[Start of Attachment]

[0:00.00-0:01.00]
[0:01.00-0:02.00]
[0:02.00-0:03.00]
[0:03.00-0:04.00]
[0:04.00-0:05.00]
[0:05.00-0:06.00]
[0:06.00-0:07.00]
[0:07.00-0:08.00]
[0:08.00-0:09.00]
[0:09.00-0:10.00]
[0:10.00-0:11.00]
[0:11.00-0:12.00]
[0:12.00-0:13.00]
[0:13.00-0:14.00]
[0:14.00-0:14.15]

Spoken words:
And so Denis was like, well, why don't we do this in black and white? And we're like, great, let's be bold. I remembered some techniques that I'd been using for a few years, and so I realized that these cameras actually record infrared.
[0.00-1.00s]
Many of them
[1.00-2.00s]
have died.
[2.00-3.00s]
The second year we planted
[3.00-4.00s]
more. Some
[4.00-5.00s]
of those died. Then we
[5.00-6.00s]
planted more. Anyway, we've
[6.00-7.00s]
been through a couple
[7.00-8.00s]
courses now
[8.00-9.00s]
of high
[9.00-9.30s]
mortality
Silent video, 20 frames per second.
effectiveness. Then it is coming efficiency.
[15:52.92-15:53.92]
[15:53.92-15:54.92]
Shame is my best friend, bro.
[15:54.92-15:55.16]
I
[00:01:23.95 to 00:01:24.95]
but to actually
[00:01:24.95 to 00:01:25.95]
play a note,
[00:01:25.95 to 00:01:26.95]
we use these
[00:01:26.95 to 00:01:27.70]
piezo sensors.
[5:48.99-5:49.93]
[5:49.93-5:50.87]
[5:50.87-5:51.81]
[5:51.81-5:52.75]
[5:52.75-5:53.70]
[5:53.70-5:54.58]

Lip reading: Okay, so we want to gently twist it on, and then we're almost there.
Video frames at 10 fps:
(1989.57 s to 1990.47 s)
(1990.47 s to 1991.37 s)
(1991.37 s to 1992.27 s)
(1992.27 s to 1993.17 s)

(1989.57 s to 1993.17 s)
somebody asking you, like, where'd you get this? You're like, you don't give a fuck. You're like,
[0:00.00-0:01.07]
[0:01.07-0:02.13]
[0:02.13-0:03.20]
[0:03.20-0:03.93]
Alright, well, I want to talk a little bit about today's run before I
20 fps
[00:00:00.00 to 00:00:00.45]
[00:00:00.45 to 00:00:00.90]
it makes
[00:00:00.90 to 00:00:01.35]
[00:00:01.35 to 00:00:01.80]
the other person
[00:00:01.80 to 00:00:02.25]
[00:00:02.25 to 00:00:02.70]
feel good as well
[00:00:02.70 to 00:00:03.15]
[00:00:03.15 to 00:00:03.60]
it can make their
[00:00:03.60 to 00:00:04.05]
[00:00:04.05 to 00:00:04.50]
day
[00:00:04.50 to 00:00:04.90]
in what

[End of Attachment]

» **What the task requires**
Of all the entries above, repeat only the lines from the line that has "[7.00-8.00s]" to the line that has "(1992.27 s to 1993.17 s)", both lines included, exactly.

» **Your solution**
[7.00-8.00s]
courses now
[8.00-9.00s]
of high
[9.00-9.30s]
mortality
Silent video, 20 frames per second.
effectiveness. Then it is coming efficiency.
[15:52.92-15:53.92]
[15:53.92-15:54.92]
Shame is my best friend, bro.
[15:54.92-15:55.16]
I
[00:01:23.95 to 00:01:24.95]
but to actually
[00:01:24.95 to 00:01:25.95]
play a note,
[00:01:25.95 to 00:01:26.95]
we use these
[00:01:26.95 to 00:01:27.70]
piezo sensors.
[5:48.99-5:49.93]
[5:49.93-5:50.87]
[5:50.87-5:51.81]
[5:51.81-5:52.75]
[5:52.75-5:53.70]
[5:53.70-5:54.58]

Lip reading: Okay, so we want to gently twist it on, and then we're almost there.
Video frames at 10 fps:
(1989.57 s to 1990.47 s)
(1990.47 s to 1991.37 s)
(1991.37 s to 1992.27 s)
(1992.27 s to 1993.17 s)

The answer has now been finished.